Sample Compatibility & Compliance
The Moxi Z accommodates a broad spectrum of biological particles within its validated dynamic range: adherent and suspension mammalian cells (e.g., CHO, HEK293, Jurkat), human and murine platelets (2–4 µm), Saccharomyces cerevisiae and Pichia pastoris, freshwater and marine microalgae (e.g., Chlamydomonas, Nannochloropsis), and microparticles in vaccine or exosome process development. It complies with ISO 13319:2015 (particle size analysis by ESZ) and supports GLP/GMP-aligned workflows through optional audit trail logging (21 CFR Part 11–compliant software module available). No regulatory submission data are generated directly by the instrument; however, raw pulse data and histograms are exportable in CSV and PDF formats for inclusion in analytical method validation packages (e.g., ICH Q5A, USP <788>).
Software & Data Management
The Moxi Z runs embedded firmware with intuitive touch interface and local data storage (internal flash + USB export). All measurements include timestamped metadata: date/time, operator ID, sample ID, cartridge lot, and environmental temperature. Software exports support batch reporting (up to 99 samples), statistical comparison (t-test, ANOVA-ready), and histogram overlay for longitudinal monitoring. Raw pulse train files (.bin) are retained for reprocessing or third-party algorithm integration. Optional Moxi Connect cloud platform enables secure remote access, role-based permissions, and automated backup to HIPAA-compliant AWS S3 infrastructure—fully auditable for FDA inspection readiness.
Applications
- Bioprocess monitoring: Daily viable cell density and diameter tracking in upstream bioreactors (mammalian, insect, yeast)

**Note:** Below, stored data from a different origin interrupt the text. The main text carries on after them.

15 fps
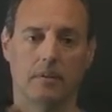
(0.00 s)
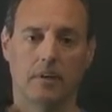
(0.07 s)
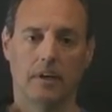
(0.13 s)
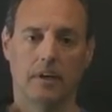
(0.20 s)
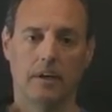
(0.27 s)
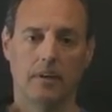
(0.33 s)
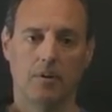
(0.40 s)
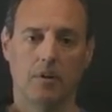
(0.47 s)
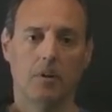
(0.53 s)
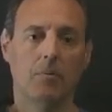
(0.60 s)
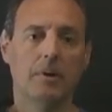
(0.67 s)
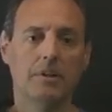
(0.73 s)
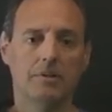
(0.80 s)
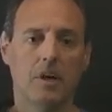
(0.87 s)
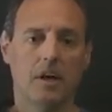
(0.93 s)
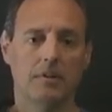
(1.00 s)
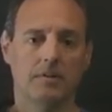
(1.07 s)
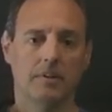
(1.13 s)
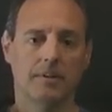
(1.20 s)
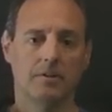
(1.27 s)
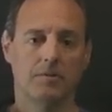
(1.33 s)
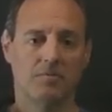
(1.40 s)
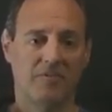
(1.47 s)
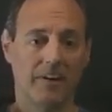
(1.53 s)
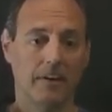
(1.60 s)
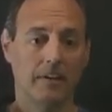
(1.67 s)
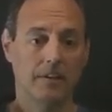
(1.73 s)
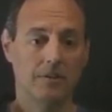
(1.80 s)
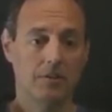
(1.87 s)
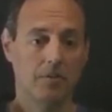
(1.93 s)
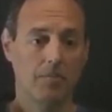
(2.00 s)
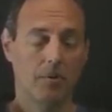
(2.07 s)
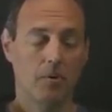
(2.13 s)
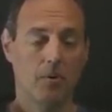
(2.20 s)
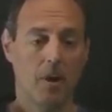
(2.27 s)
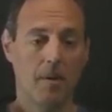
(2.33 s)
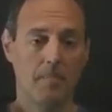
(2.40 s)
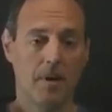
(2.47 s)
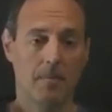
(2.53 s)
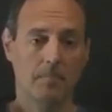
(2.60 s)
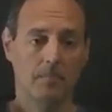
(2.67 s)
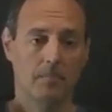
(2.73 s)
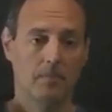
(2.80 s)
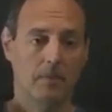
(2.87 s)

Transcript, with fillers: Okay, the Lorenz oscillator is fairly easy to program up.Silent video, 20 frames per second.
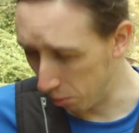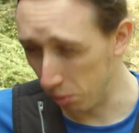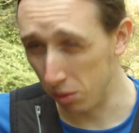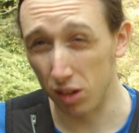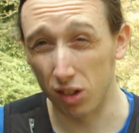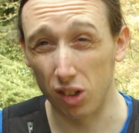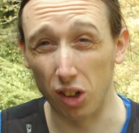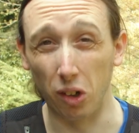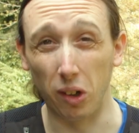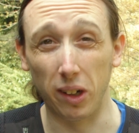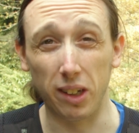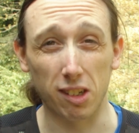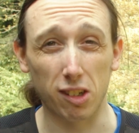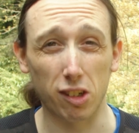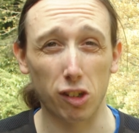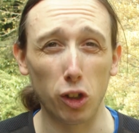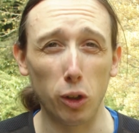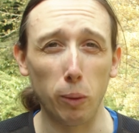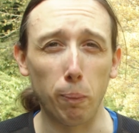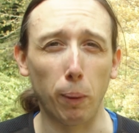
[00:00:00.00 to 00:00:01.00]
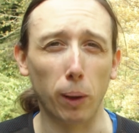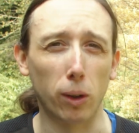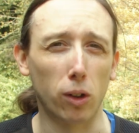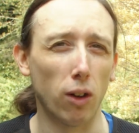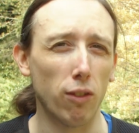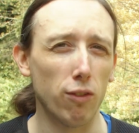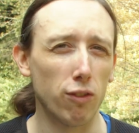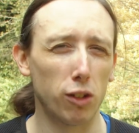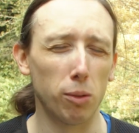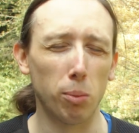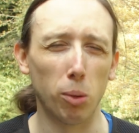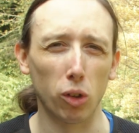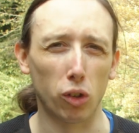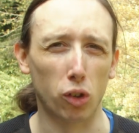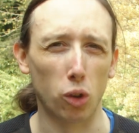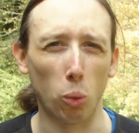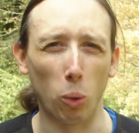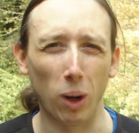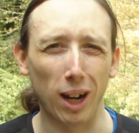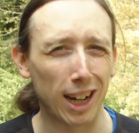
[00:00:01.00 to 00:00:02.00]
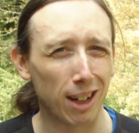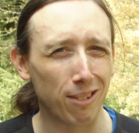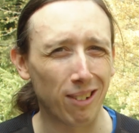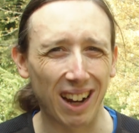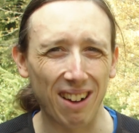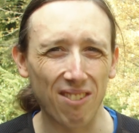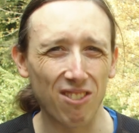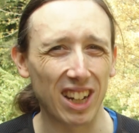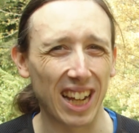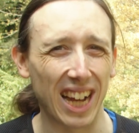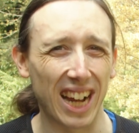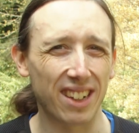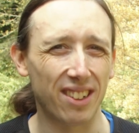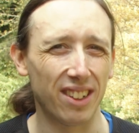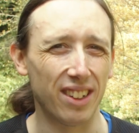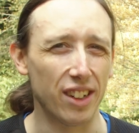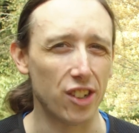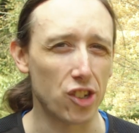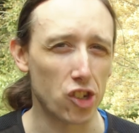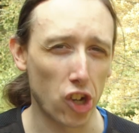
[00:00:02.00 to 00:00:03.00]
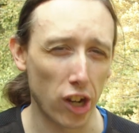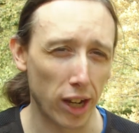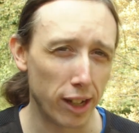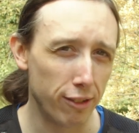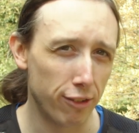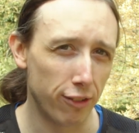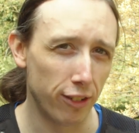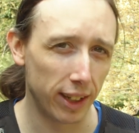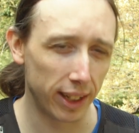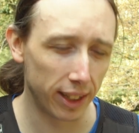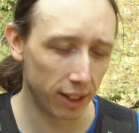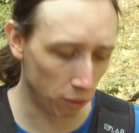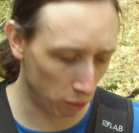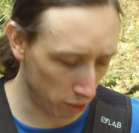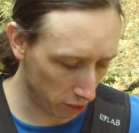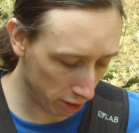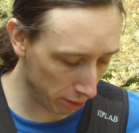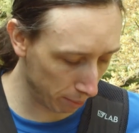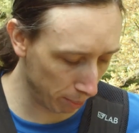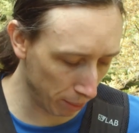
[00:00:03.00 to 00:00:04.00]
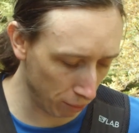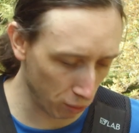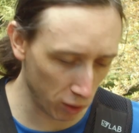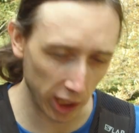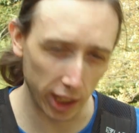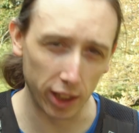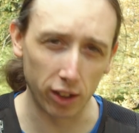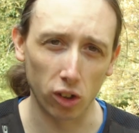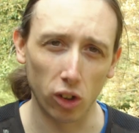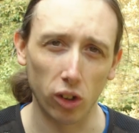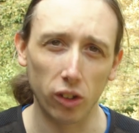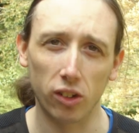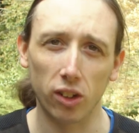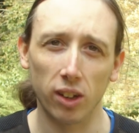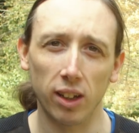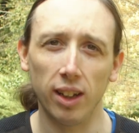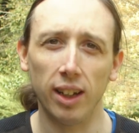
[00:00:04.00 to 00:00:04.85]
So it's super comfortable to wear. I haven't had any chafing, which has been really good.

- Vaccine & gene therapy QC: Quantification of dendritic cells, PBMC subsets, and lentiviral vector-associated particles
- Algal biotechnology: Growth phase assessment via size distribution shifts during nitrogen starvation or light stress
- Platelet transfusion quality control: Enumeration and microaggregate detection in platelet-rich plasma units
- CRISPR editing validation: Rapid post-nucleofection viability screening without dye toxicity artifacts
- Exosome & MV characterization: Distinguishing small EVs (sub-3 µm limit) from larger microvesicles and apoptotic bodies in conditioned media
FAQ
Does the Moxi Z require daily calibration or optical alignment?
No. The microfluidic cartridge is single-use and pre-calibrated at the factory. No user-performed calibration, laser alignment, or fluidic priming is required.

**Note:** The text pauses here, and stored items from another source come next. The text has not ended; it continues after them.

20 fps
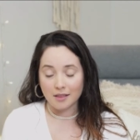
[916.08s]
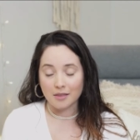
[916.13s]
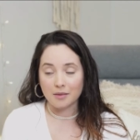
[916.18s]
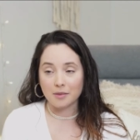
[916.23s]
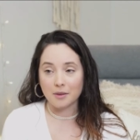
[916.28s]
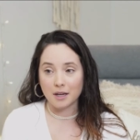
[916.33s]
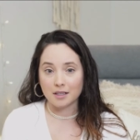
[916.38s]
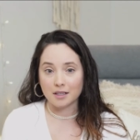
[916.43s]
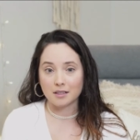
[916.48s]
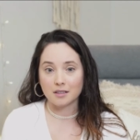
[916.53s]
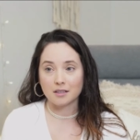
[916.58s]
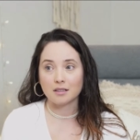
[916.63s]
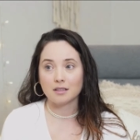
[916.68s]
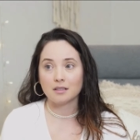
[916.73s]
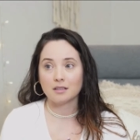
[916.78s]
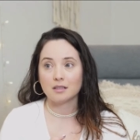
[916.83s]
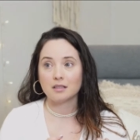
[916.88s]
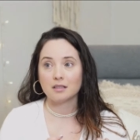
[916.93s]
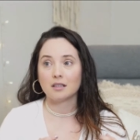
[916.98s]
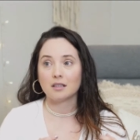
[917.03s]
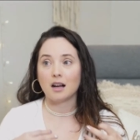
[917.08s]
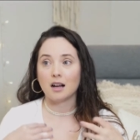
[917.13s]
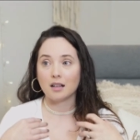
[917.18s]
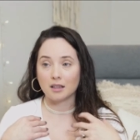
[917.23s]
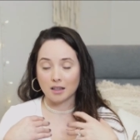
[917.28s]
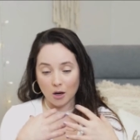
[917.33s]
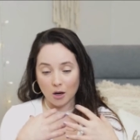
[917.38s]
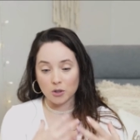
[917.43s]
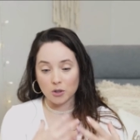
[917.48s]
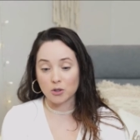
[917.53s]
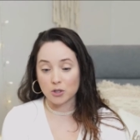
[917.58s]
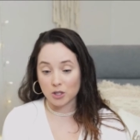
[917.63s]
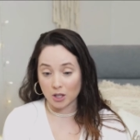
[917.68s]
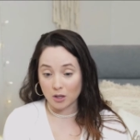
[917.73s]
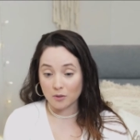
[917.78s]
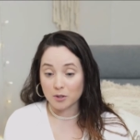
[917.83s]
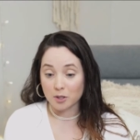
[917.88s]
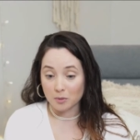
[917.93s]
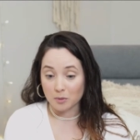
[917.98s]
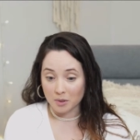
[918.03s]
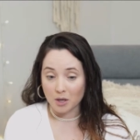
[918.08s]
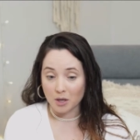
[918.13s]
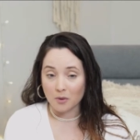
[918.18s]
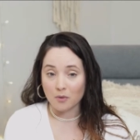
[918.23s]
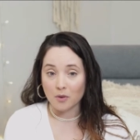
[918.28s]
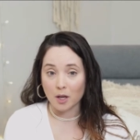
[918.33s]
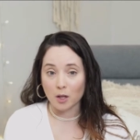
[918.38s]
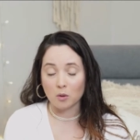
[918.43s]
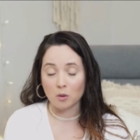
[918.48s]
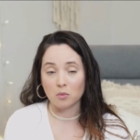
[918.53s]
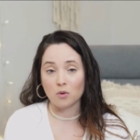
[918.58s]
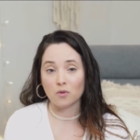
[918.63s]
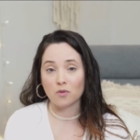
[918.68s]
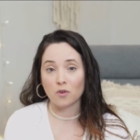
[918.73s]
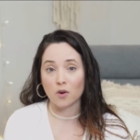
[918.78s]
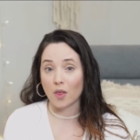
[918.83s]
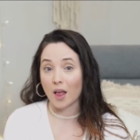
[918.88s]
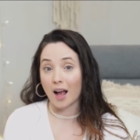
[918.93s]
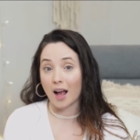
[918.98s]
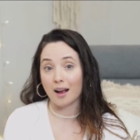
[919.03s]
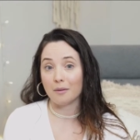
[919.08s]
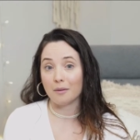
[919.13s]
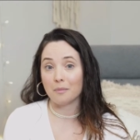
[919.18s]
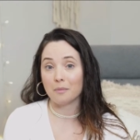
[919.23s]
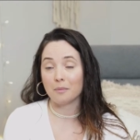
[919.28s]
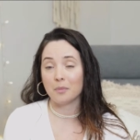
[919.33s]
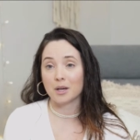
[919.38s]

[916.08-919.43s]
then allow yourself to be available for that.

Can it distinguish between live and dead cells without staining?
It calculates a Health Index based on pulse shape distribution—not binary viability—but correlates strongly with membrane integrity in standard cell lines. For regulatory-grade viability, orthogonal confirmation (e.g., AO/PI staining) remains recommended.
Is the system compatible with viscous or high-protein samples like serum-containing media?
Yes. The ESZ principle is largely insensitive to optical turbidity or background fluorescence. However, samples >10% FBS should be diluted into low-conductivity buffer (e.g., PBS) to maintain optimal signal-to-noise ratio.
What is the minimum detectable concentration?
The lower limit of quantitation is ~1 × 10⁴ cells/mL for 10 µm particles under standard 20 µL load volume, validated per ISO 21501-4 Annex B protocols.
Are cartridges interchangeable between Moxi Z and Moxi Go instruments?
No. Cartridges are model-specific and not cross-compatible due to differing aperture geometry and firmware handshake protocols.